ASSIGNED TASK ▸
Give the records below again exactly, and exclude each picture.

DATA PROVIDED ▸
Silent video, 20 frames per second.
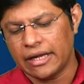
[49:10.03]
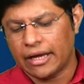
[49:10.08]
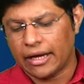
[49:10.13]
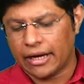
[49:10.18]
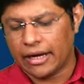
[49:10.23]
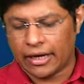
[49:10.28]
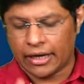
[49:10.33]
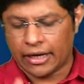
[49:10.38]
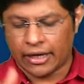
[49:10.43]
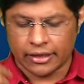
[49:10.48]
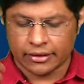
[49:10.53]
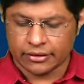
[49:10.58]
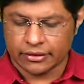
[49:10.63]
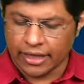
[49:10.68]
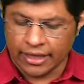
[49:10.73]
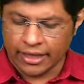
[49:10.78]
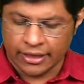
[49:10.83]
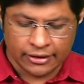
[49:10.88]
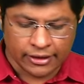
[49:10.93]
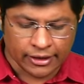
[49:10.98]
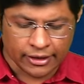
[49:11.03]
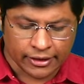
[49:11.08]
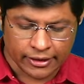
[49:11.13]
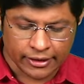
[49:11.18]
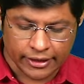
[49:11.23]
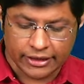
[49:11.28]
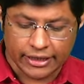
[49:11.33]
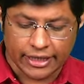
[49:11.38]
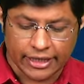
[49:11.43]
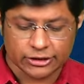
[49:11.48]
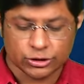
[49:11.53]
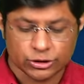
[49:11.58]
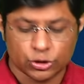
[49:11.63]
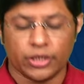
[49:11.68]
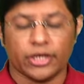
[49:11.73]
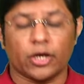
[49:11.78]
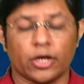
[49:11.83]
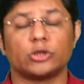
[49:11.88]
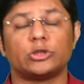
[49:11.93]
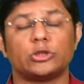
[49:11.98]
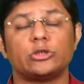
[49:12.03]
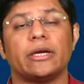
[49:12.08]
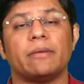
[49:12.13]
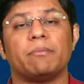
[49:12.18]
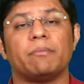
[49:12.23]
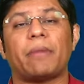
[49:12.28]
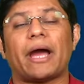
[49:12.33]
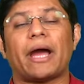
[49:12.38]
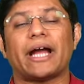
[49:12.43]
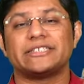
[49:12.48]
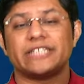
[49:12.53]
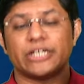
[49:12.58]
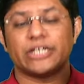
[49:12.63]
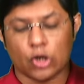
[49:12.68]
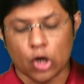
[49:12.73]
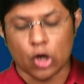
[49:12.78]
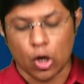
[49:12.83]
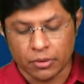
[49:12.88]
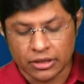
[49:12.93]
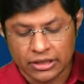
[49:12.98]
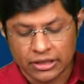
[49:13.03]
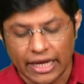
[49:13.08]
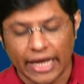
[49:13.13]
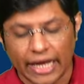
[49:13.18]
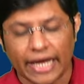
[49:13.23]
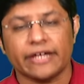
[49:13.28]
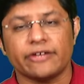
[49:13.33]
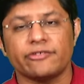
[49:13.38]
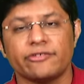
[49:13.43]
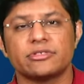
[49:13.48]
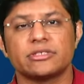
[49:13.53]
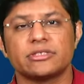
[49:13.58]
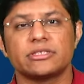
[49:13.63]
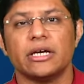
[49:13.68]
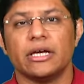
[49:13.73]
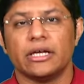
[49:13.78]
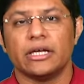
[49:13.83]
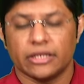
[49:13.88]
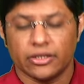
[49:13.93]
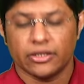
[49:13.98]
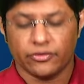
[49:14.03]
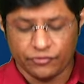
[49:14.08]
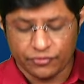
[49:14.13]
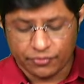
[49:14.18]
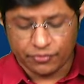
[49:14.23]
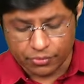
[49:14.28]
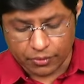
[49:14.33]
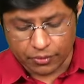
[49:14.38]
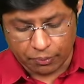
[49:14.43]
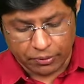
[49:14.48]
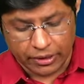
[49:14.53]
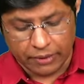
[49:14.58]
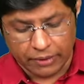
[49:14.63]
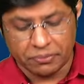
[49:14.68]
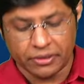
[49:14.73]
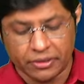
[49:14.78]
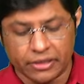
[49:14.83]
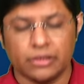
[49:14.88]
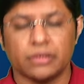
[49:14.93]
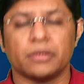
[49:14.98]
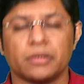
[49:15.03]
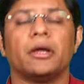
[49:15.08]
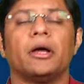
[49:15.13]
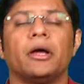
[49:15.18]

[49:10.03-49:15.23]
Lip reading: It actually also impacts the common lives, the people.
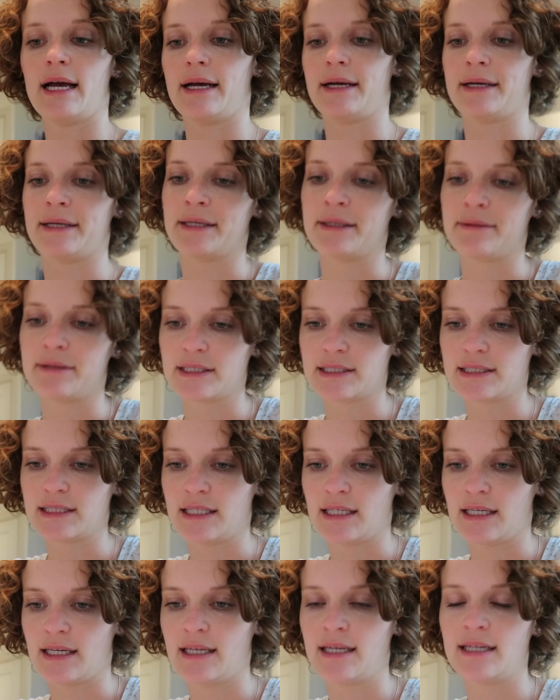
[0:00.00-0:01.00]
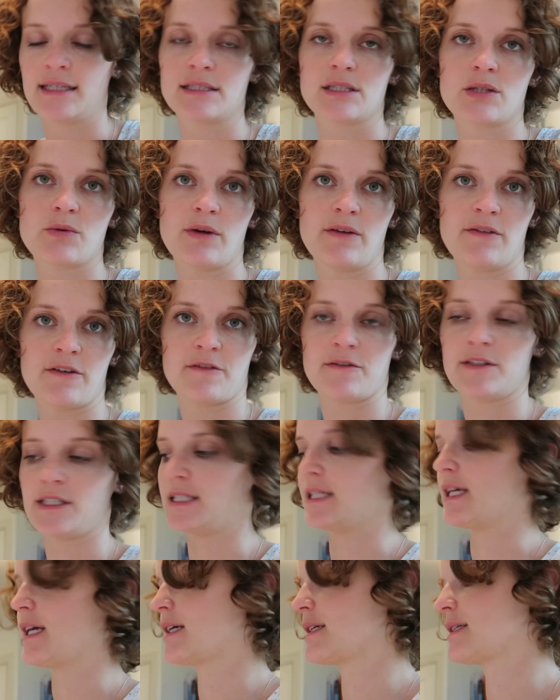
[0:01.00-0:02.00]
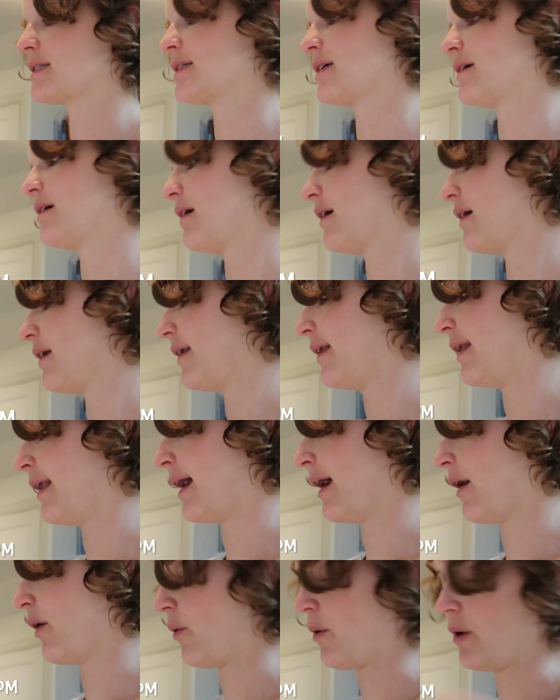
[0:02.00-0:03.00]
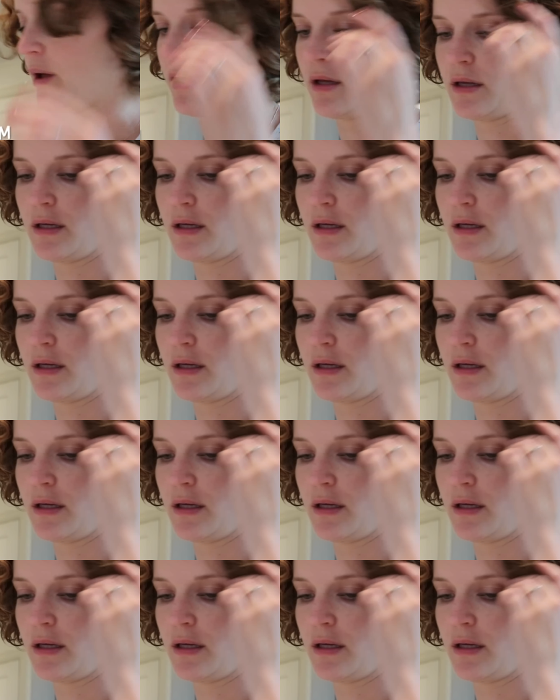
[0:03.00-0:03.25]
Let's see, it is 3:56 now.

TASK OUTPUT ▸
Silent video, 20 frames per second.
[49:10.03]
[49:10.08]
[49:10.13]
[49:10.18]
[49:10.23]
[49:10.28]
[49:10.33]
[49:10.38]
[49:10.43]
[49:10.48]
[49:10.53]
[49:10.58]
[49:10.63]
[49:10.68]
[49:10.73]
[49:10.78]
[49:10.83]
[49:10.88]
[49:10.93]
[49:10.98]
[49:11.03]
[49:11.08]
[49:11.13]
[49:11.18]
[49:11.23]
[49:11.28]
[49:11.33]
[49:11.38]
[49:11.43]
[49:11.48]
[49:11.53]
[49:11.58]
[49:11.63]
[49:11.68]
[49:11.73]
[49:11.78]
[49:11.83]
[49:11.88]
[49:11.93]
[49:11.98]
[49:12.03]
[49:12.08]
[49:12.13]
[49:12.18]
[49:12.23]
[49:12.28]
[49:12.33]
[49:12.38]
[49:12.43]
[49:12.48]
[49:12.53]
[49:12.58]
[49:12.63]
[49:12.68]
[49:12.73]
[49:12.78]
[49:12.83]
[49:12.88]
[49:12.93]
[49:12.98]
[49:13.03]
[49:13.08]
[49:13.13]
[49:13.18]
[49:13.23]
[49:13.28]
[49:13.33]
[49:13.38]
[49:13.43]
[49:13.48]
[49:13.53]
[49:13.58]
[49:13.63]
[49:13.68]
[49:13.73]
[49:13.78]
[49:13.83]
[49:13.88]
[49:13.93]
[49:13.98]
[49:14.03]
[49:14.08]
[49:14.13]
[49:14.18]
[49:14.23]
[49:14.28]
[49:14.33]
[49:14.38]
[49:14.43]
[49:14.48]
[49:14.53]
[49:14.58]
[49:14.63]
[49:14.68]
[49:14.73]
[49:14.78]
[49:14.83]
[49:14.88]
[49:14.93]
[49:14.98]
[49:15.03]
[49:15.08]
[49:15.13]
[49:15.18]

[49:10.03-49:15.23]
Lip reading: It actually also impacts the common lives, the people.
[0:00.00-0:01.00]
[0:01.00-0:02.00]
[0:02.00-0:03.00]
[0:03.00-0:03.25]
Let's see, it is 3:56 now.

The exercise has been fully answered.